MegaScience: Pushing the Frontiers of Post-Training Datasets for Science Reasoning
Run-Ze Fan, Zengzhi Wang, Pengfei Liu
2025-07-23
Summary
This paper talks about MegaScience, a set of large, high-quality datasets created to help AI models get better at scientific reasoning by using data from university textbooks and other trusted sources.
What's the problem?
The problem is that existing open-source datasets mainly focus on math and coding but lack the kind of scientific knowledge and reasoning data needed for AI to understand real science well.
What's the solution?
The authors developed two main datasets, TextbookReasoning with questions from 12,000 scientific textbooks, and MegaScience, a huge combined dataset of over 1.25 million examples. They also made a detailed evaluation system to measure how well AI models learn scientific subjects.
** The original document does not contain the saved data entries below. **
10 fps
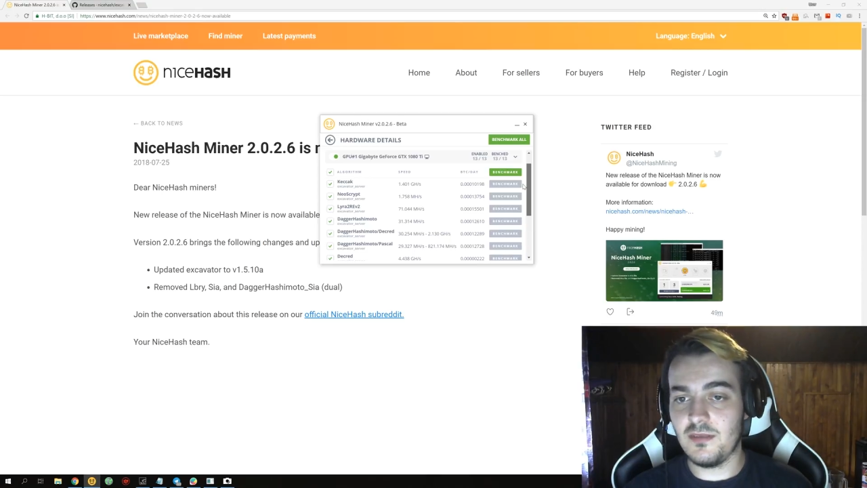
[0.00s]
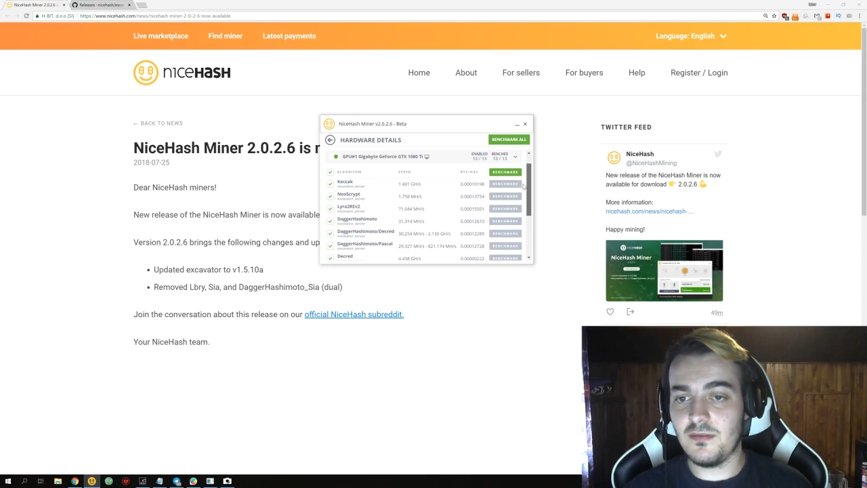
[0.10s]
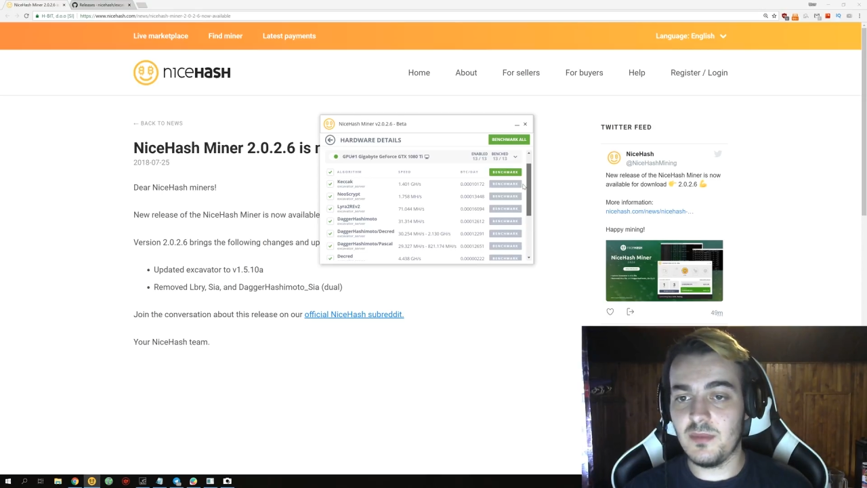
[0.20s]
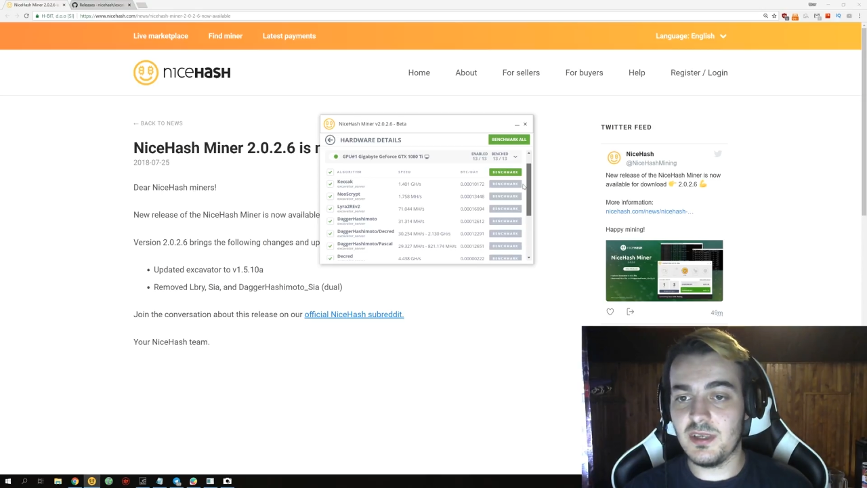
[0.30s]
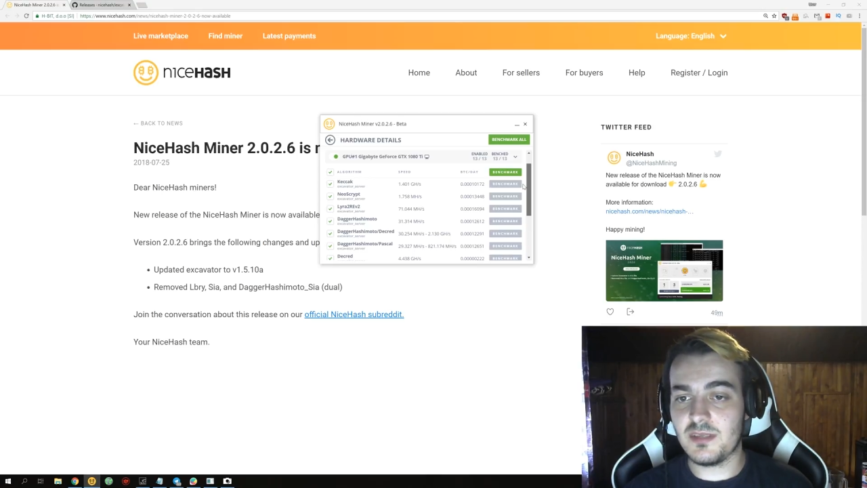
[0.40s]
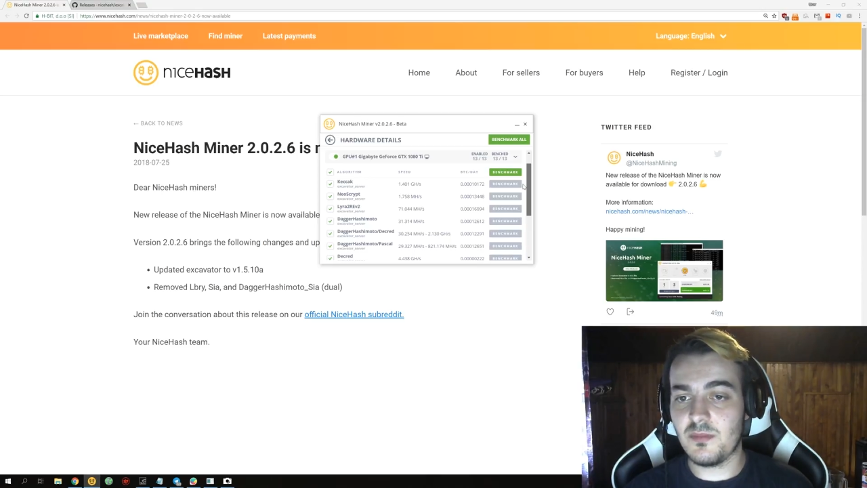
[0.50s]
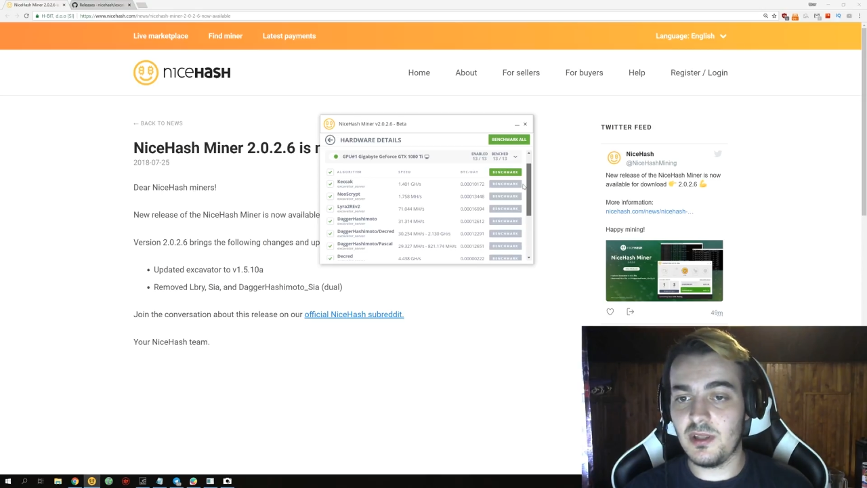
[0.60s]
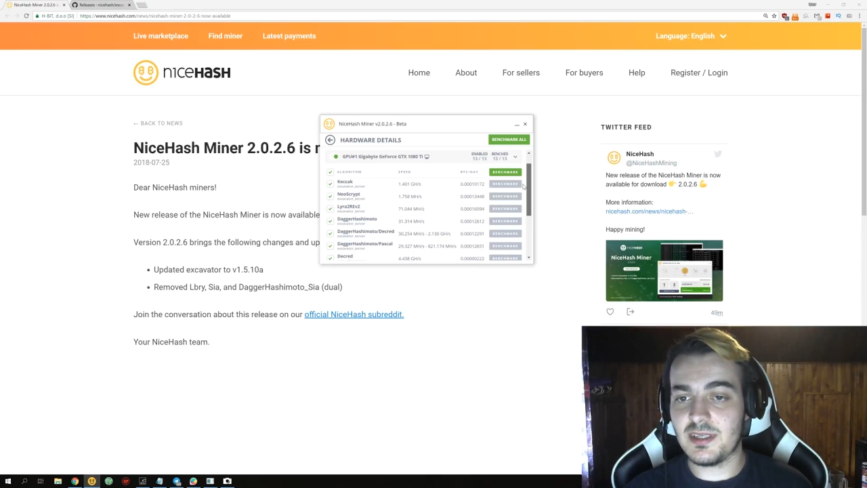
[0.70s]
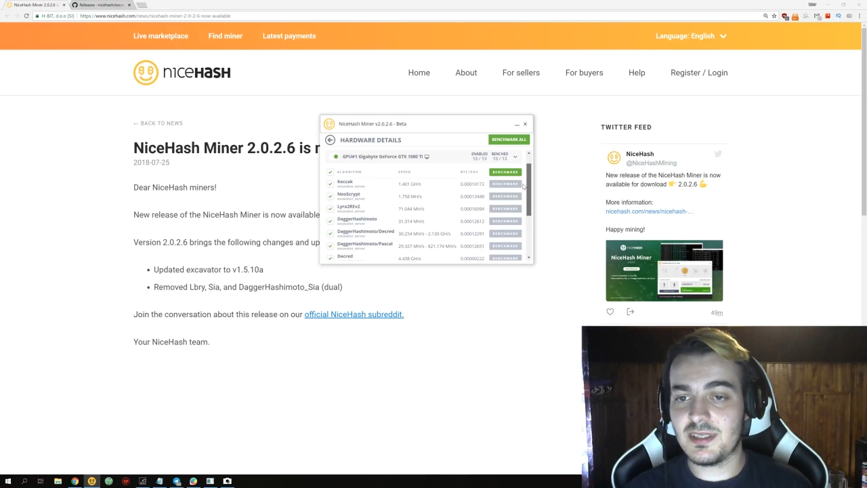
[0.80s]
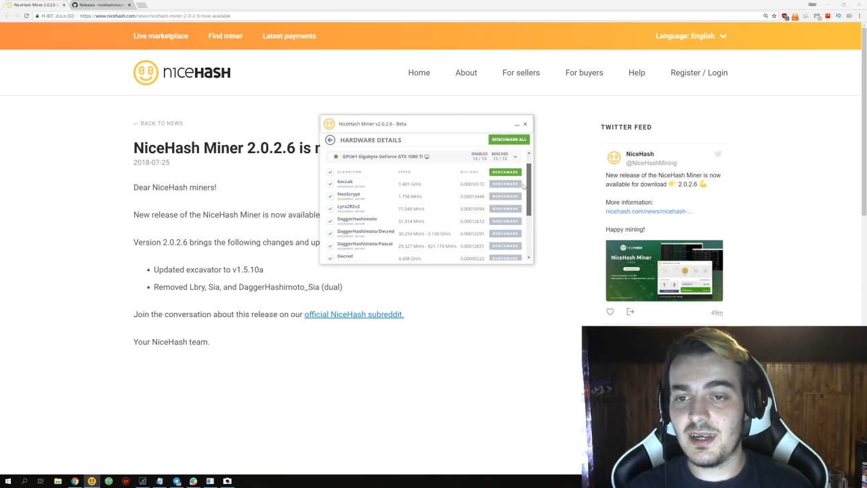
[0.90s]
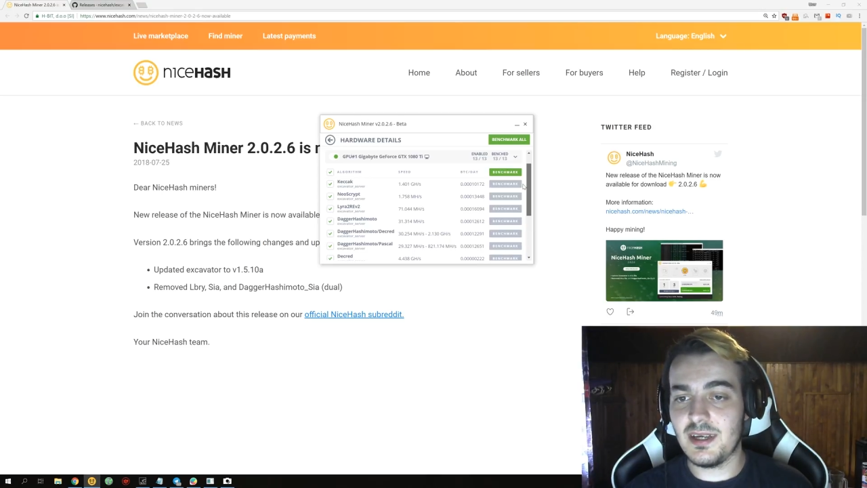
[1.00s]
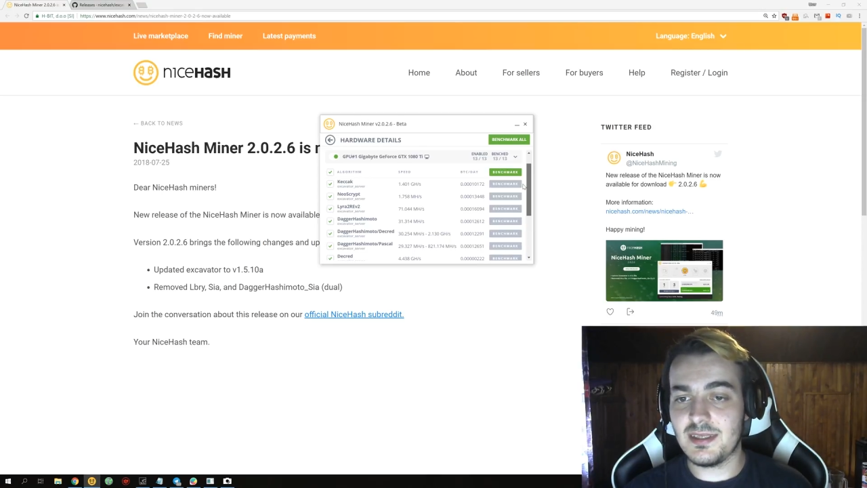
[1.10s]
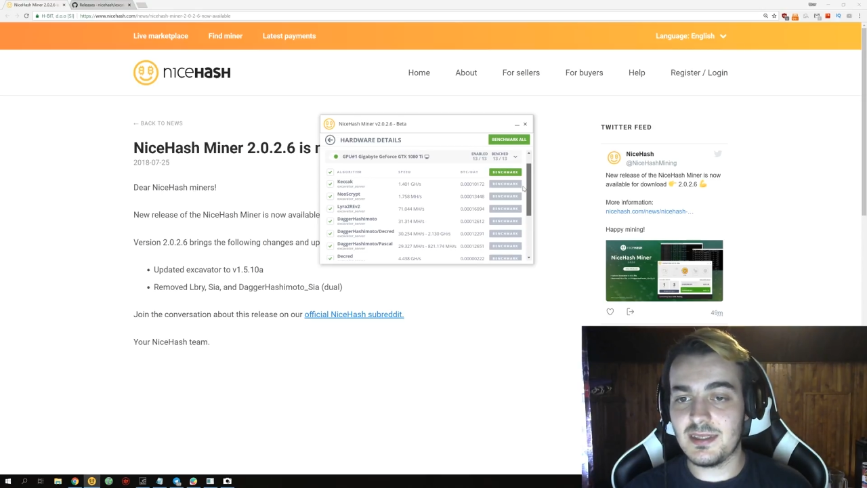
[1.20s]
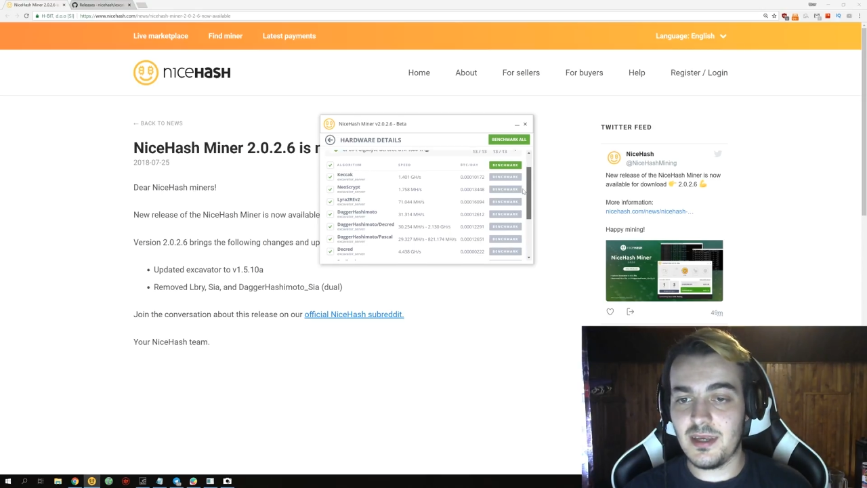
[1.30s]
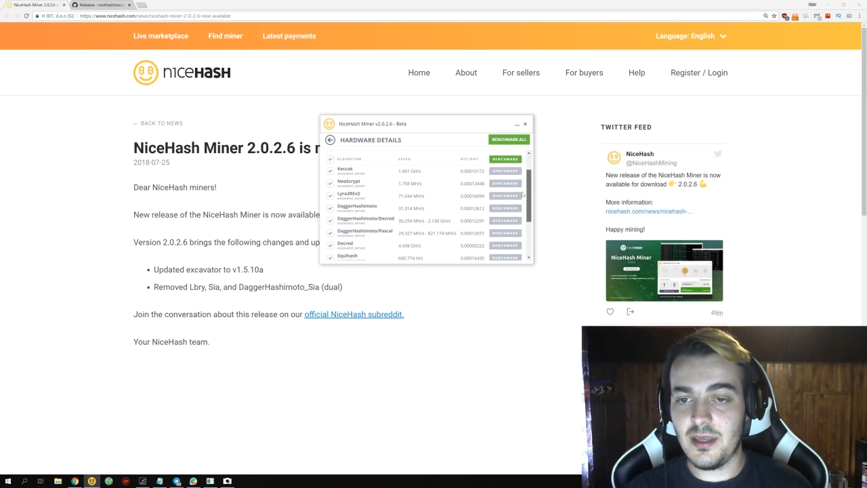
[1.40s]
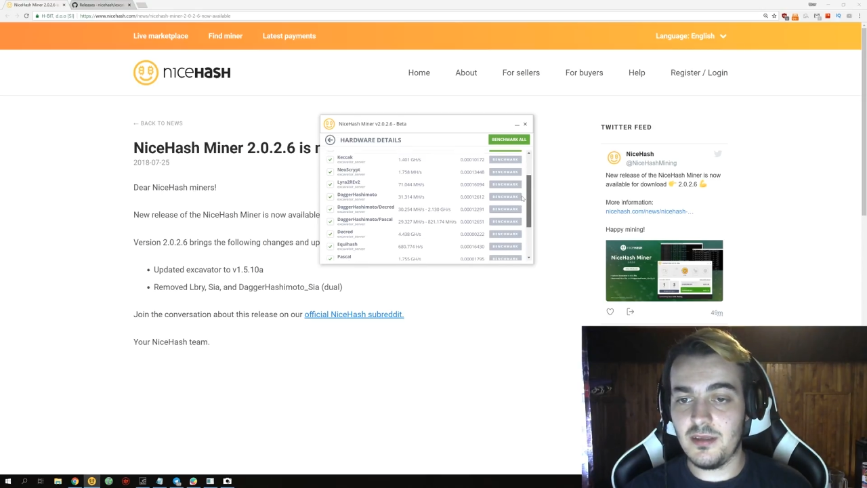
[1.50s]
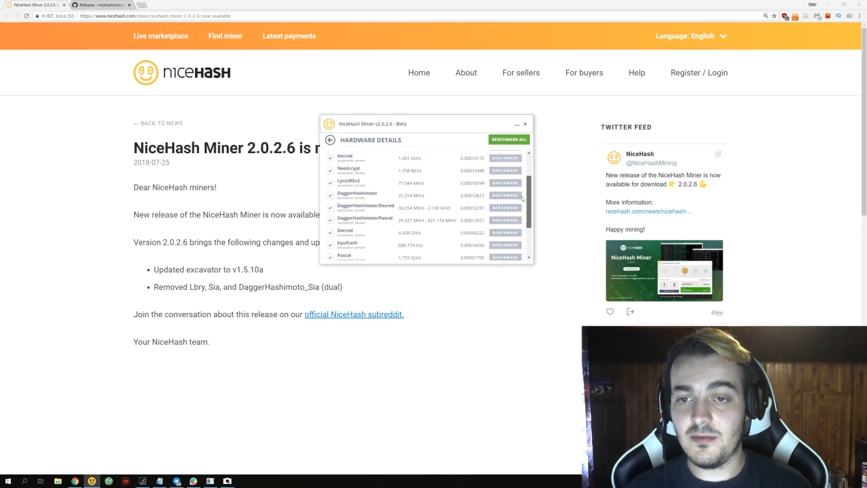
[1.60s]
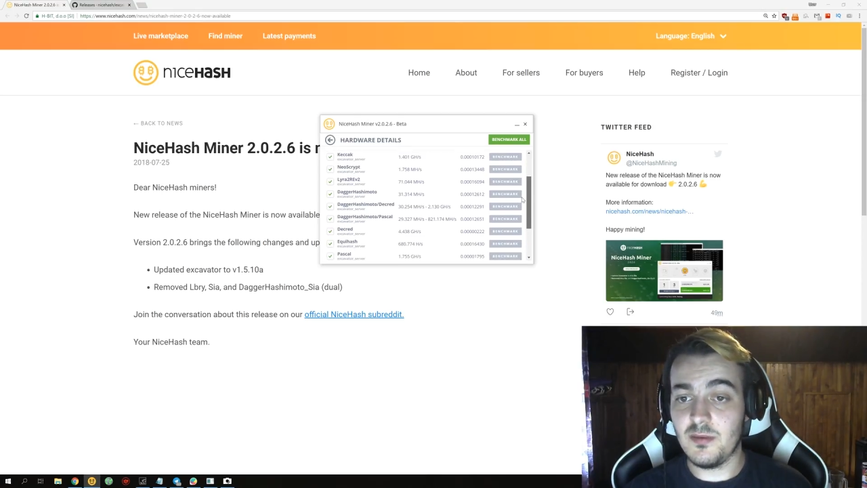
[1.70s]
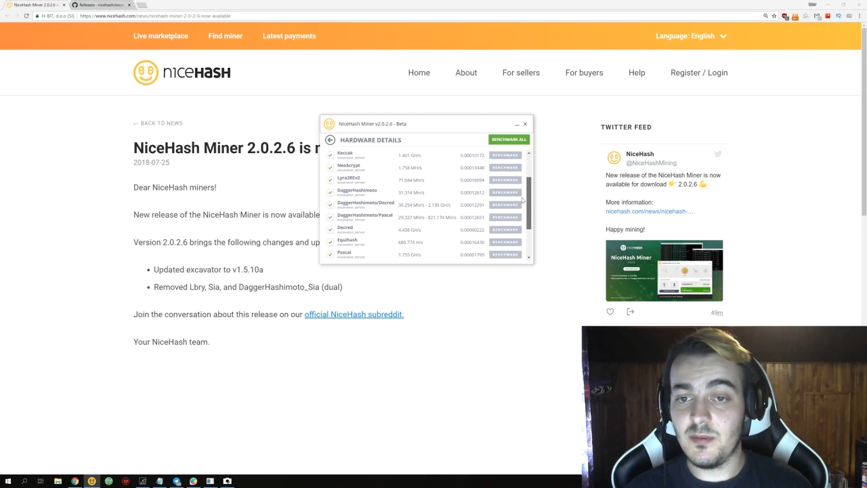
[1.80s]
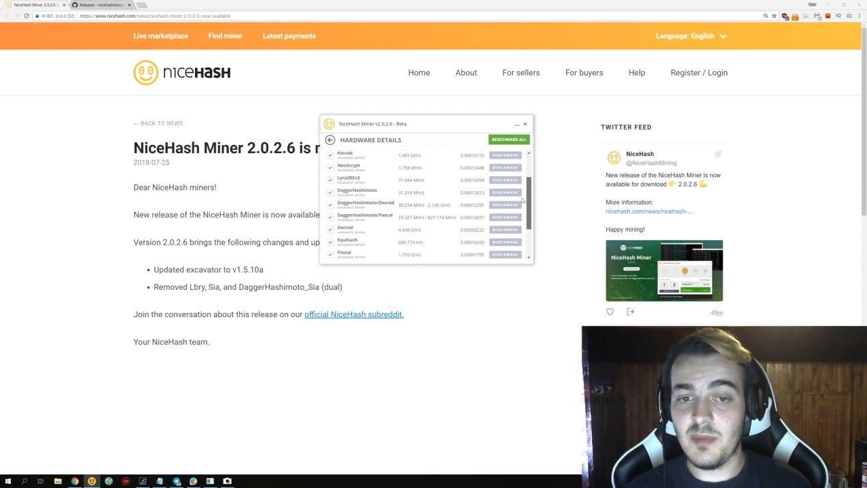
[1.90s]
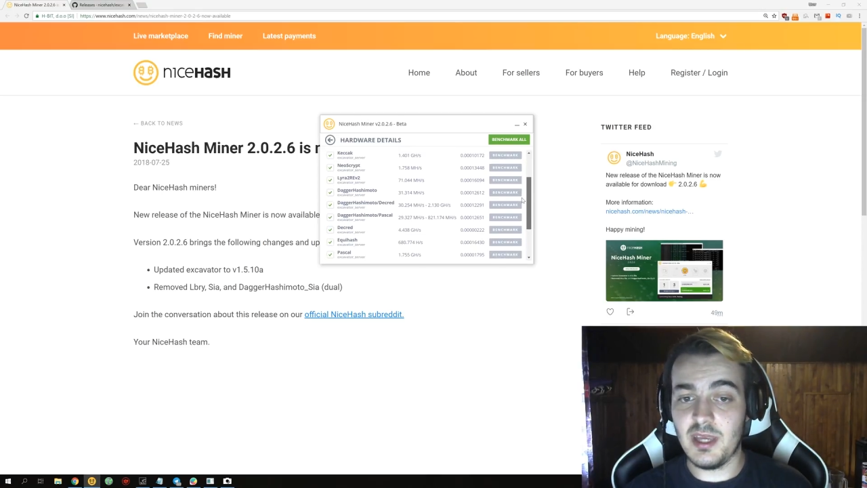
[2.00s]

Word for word: it will be smaller size and it will be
Their datasets helped AI models outperform existing ones in science reasoning tasks.
Why it matters?
This matters because improving scientific reasoning in AI can help AI scientists support real researchers, make discoveries faster, and assist education, pushing forward what AI can do in science and technology.
Abstract
TextbookReasoning and MegaScience datasets, along with a comprehensive evaluation system, enhance scientific reasoning in AI by providing high-quality, verifiable data and outperforming existing models.